Rattle himself conducted the current Youth Orchestra (plus a couple of discretely placed senior fillers) in the overture to Mozart’s The Magic Flute: the first work performed at the MYO’s inaugural concert in 1951 under its founder William Jenkins. Rattle took a tempo that was not too challenging for the young players, allowing for a spirited, characterful account.
Then it was the turn of the former MYO members to take over, including Rattle himself as second sleigh bell shaker, led by the indefatigable octogenarian Timothy Reynish, their principal conductor from 1975-83. They romped through Elgar’s Cockaigne with elegance, dignity and a nice degree of rumbustiousness.
A few of the current youth orchestra members then returned for the party piece of the concert, in the shape of the West Side Story Symphonic Dances, under Clark Rundell, truly in his element. Drive and energy were balanced by lyricism and sweet sorrow, and Sir Simon exercised a few more of his percussionist muscles in the Mambo.
The second half was given over to weightier matters. Shostakovich’s Tenth Symphony was the first work in which the teenage maestro-to-be took the baton to conduct the MYO. The wisdom of years has done nothing to dim his youthful enthusiasm. Needing no further invitation, each member of the orchestra played as if their life depended on it. The psychological profundity of the symphony, and its post-Stalin context, demand nothing less. Rattle’s vision of the dramatic architecture was unerring, and his sheer know-how and efficiency helped the orchestra to rise way beyond the notes and to reach for the stars.
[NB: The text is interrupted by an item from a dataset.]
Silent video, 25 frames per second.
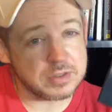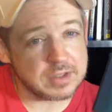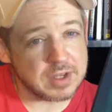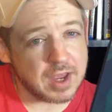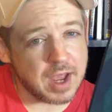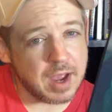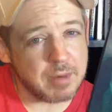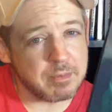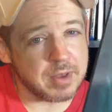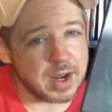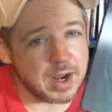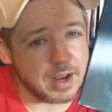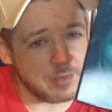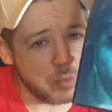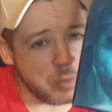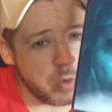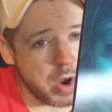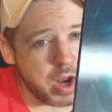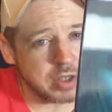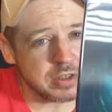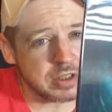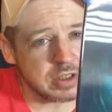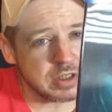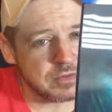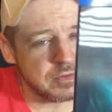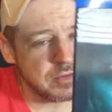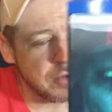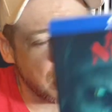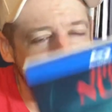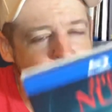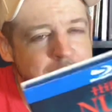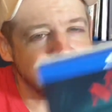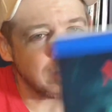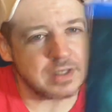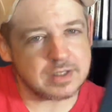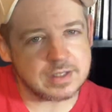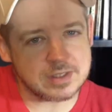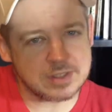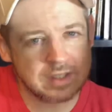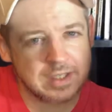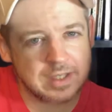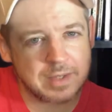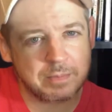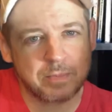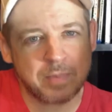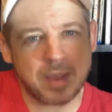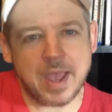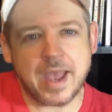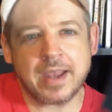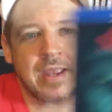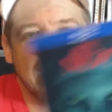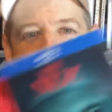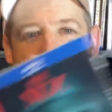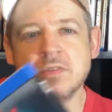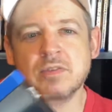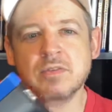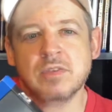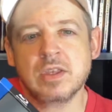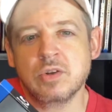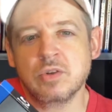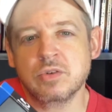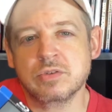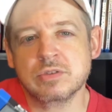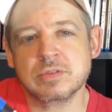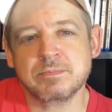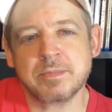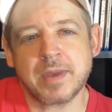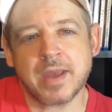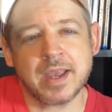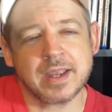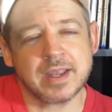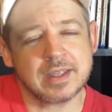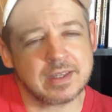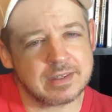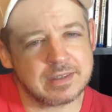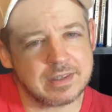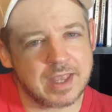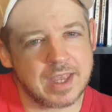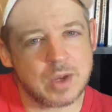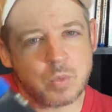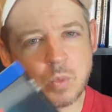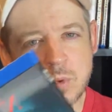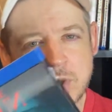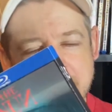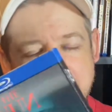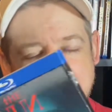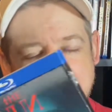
time that I've watched this film. I did see it back in the theaters back in the day when it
Sustaining the first movement’s long lyrical lines, Rattle took us from post-apocalyptic meditation through relived tragedy to a final even more scarred desolation. The second movement was terrifyingly dangerous as the orchestra went for broke with a nothing-to-lose attitude. There were some achingly beautiful woodwind solos throughout. No less riveting was the declamation of nine unison horns in the third movement: as personal a moment for Shostakovich as the defiant assertions of his signature theme. The double-sized woodwind section gave their interjections lacerating force, and the ambivalence of the triumphant final pages packed a terrific punch. All this made for an intensely memorable occasion, not just for the massed participants but also for the packed audience.